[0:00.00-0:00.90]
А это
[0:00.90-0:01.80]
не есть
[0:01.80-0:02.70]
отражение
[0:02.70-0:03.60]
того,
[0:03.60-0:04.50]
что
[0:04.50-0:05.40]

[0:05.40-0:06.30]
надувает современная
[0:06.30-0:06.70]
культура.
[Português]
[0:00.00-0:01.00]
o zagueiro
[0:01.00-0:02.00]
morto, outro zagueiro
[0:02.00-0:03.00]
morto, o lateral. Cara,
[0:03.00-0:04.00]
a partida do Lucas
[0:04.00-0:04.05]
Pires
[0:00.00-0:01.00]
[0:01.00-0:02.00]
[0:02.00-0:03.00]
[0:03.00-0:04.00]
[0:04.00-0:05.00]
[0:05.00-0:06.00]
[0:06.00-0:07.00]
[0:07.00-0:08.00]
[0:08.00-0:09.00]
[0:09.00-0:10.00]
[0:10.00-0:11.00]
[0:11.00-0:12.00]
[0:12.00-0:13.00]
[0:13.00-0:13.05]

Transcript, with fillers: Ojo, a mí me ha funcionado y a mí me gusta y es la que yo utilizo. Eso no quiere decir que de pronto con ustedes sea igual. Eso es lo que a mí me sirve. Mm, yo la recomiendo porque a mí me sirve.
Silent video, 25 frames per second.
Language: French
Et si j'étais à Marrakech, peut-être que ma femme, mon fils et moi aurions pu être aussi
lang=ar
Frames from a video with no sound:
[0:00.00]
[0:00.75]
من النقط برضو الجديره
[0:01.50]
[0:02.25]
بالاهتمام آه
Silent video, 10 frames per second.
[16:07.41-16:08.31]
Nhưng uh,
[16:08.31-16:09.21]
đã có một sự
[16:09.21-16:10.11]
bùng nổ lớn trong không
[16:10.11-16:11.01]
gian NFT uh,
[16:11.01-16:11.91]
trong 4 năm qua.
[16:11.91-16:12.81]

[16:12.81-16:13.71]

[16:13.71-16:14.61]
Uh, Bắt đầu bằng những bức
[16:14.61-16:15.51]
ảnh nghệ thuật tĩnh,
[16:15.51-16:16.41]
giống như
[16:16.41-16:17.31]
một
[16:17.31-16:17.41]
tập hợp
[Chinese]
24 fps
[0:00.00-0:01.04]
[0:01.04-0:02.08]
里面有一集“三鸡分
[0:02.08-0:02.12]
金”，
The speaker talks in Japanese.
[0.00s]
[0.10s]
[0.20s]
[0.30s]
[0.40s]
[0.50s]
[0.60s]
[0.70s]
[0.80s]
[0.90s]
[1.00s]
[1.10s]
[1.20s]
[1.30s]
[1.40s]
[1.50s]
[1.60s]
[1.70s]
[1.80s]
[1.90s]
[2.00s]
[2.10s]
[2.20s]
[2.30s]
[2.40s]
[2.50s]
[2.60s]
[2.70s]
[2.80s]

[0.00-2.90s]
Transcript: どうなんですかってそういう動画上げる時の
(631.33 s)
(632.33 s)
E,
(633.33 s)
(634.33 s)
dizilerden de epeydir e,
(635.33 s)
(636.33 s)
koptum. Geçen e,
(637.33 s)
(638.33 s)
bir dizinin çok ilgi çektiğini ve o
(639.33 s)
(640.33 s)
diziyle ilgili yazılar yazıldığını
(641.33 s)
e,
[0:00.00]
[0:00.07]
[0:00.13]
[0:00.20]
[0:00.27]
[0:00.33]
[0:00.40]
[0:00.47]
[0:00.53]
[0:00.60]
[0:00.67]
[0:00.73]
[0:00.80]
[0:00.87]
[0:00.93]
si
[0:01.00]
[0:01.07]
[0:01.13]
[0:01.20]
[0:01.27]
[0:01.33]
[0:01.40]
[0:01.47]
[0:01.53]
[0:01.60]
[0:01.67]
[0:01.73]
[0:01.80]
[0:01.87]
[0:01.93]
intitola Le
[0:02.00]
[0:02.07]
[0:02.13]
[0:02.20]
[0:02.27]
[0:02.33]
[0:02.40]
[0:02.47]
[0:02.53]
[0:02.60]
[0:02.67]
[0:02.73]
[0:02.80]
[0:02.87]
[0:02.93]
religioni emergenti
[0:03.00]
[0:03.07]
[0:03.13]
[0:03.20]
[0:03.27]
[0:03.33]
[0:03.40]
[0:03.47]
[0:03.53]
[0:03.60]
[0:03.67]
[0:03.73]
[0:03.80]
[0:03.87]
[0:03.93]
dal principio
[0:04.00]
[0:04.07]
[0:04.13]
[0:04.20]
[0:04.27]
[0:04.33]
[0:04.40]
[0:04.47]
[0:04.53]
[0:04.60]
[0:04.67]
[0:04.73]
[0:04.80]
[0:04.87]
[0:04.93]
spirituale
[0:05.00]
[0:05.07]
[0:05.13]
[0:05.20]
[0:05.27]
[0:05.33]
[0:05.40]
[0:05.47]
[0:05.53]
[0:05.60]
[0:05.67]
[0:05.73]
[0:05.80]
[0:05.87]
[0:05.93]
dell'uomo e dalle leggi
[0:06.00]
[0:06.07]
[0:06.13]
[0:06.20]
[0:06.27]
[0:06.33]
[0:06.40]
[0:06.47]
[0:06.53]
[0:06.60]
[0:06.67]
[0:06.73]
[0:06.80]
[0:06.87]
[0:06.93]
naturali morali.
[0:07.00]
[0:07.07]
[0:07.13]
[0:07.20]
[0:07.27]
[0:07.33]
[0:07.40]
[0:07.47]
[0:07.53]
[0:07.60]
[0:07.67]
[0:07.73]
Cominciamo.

YOUR INSTRUCTIONS:
Return all lines in the data that include the word "with".

ANSWER BOX:
Transcript, with fillers: Ojo, a mí me ha funcionado y a mí me gusta y es la que yo utilizo. Eso no quiere decir que de pronto con ustedes sea igual. Eso es lo que a mí me sirve. Mm, yo la recomiendo porque a mí me sirve.
Frames from a video with no sound:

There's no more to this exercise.